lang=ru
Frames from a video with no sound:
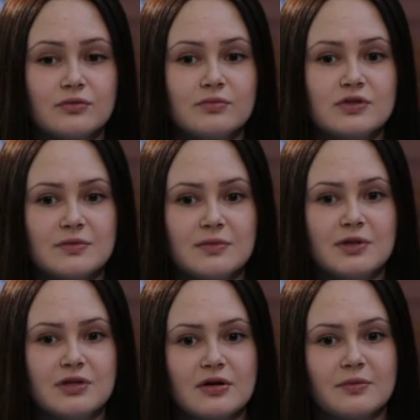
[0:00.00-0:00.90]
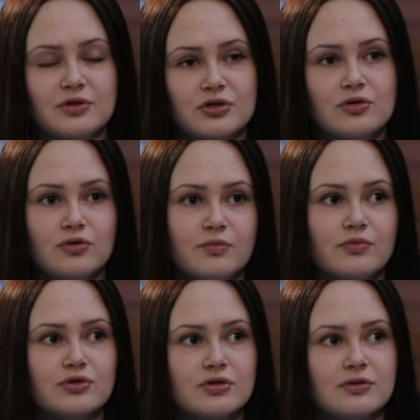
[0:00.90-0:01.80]
вот, но, тем не менее,
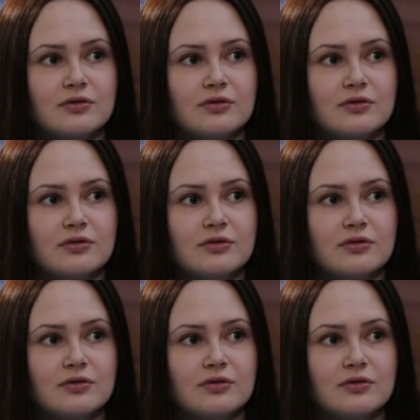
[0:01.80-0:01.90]
как бы наш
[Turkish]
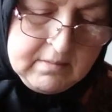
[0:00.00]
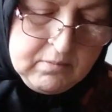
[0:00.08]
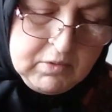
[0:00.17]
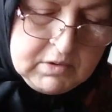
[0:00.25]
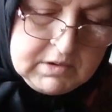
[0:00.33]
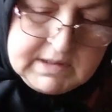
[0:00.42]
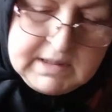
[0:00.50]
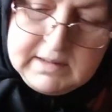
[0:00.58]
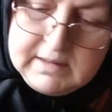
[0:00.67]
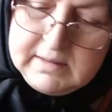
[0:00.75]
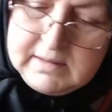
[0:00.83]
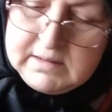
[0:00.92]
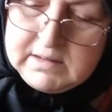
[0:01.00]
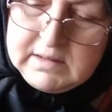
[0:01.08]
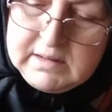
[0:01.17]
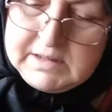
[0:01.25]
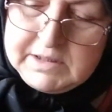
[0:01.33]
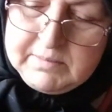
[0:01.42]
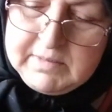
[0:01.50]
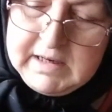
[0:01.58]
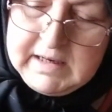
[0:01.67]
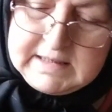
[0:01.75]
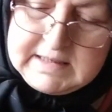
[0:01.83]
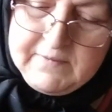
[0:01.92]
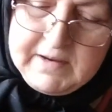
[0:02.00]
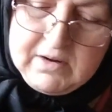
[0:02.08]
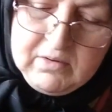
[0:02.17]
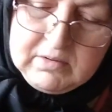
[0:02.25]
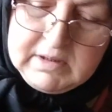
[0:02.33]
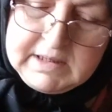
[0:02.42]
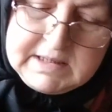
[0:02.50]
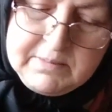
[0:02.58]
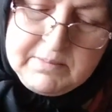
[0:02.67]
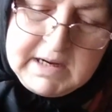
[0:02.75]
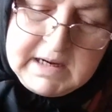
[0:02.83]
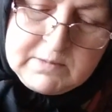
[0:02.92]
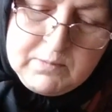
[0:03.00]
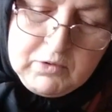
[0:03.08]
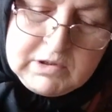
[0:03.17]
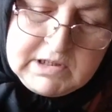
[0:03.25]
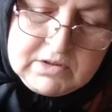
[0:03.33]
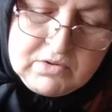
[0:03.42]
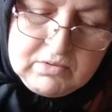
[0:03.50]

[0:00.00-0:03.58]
Bolca şimdi ilk sefer olduğu için biraz bolca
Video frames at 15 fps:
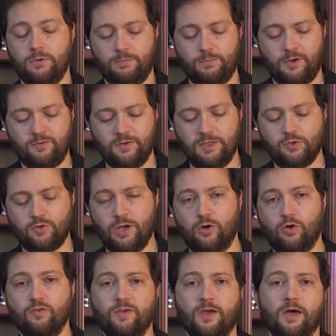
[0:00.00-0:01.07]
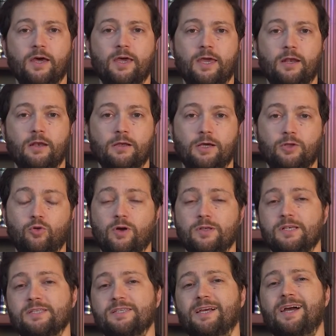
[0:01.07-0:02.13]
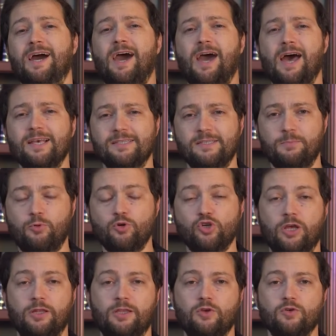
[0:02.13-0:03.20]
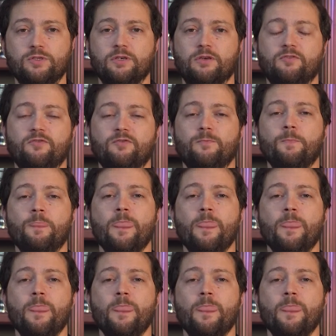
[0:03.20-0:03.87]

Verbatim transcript: первенец у Якова и Рахель, который родился гораздо позже, это Йосеф –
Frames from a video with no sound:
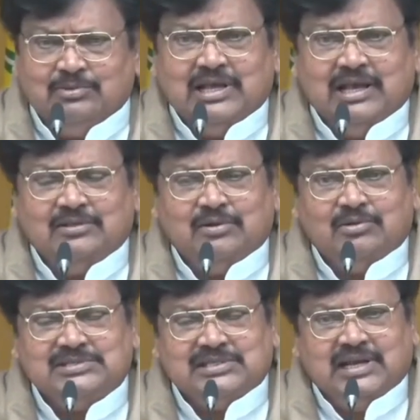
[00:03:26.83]
ఏముందా
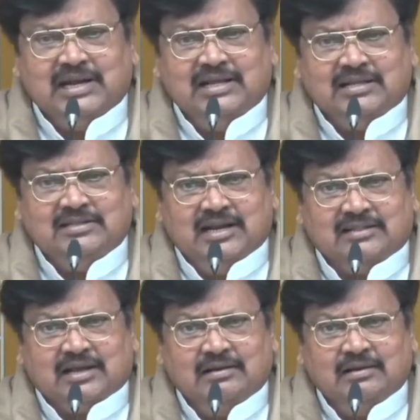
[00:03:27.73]
అందులో సిఐడి
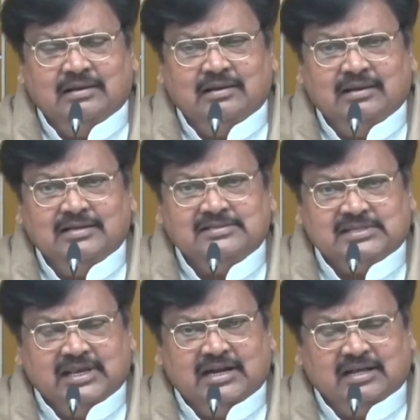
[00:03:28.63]
అధినేత
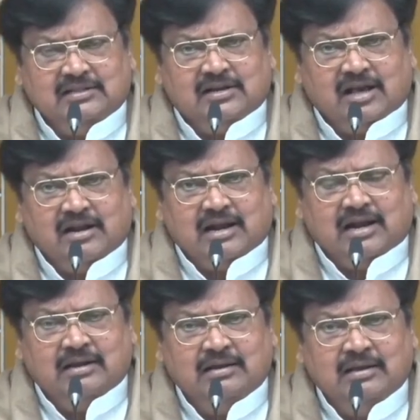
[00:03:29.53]
సిఐడి
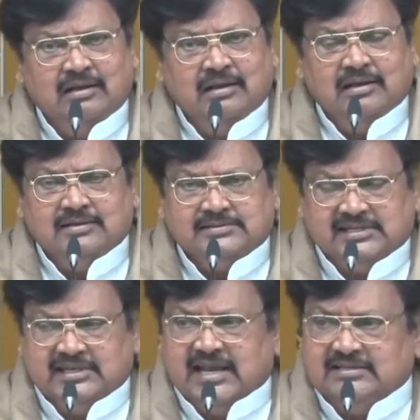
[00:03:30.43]
అధికారులారా
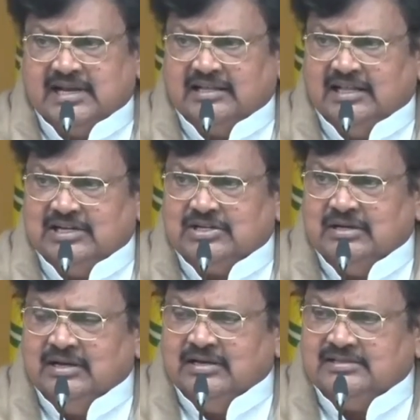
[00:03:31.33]
సిఐ జగదీష్
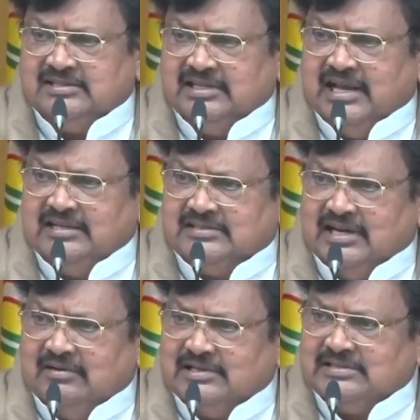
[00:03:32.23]
సిఐ
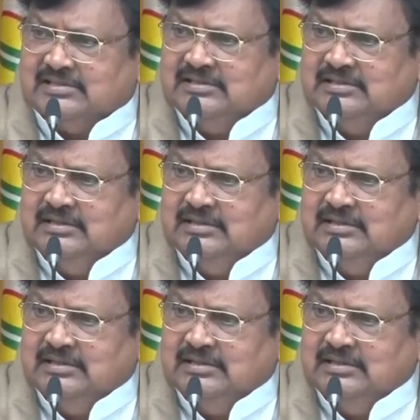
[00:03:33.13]
శ్రీనివాస్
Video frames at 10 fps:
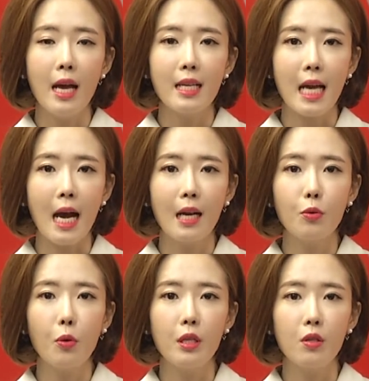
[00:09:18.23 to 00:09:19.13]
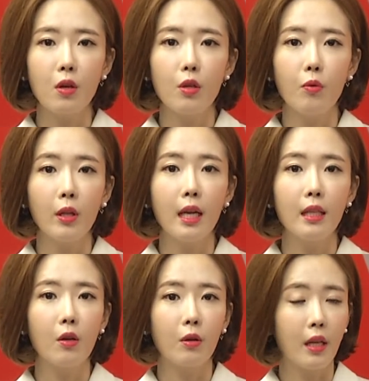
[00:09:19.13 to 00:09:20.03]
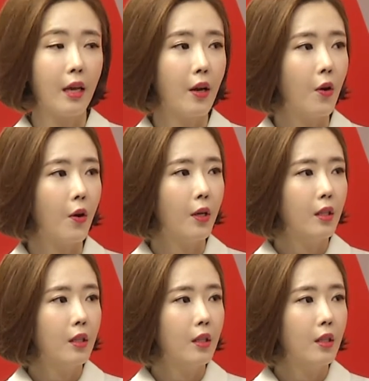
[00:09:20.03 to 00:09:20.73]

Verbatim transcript: 장소 이전을 원하는 건데요.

Assigned task: For every line of the listing above that contains "Verbatim", add one, and report the final tally with no other words.

Output below: 2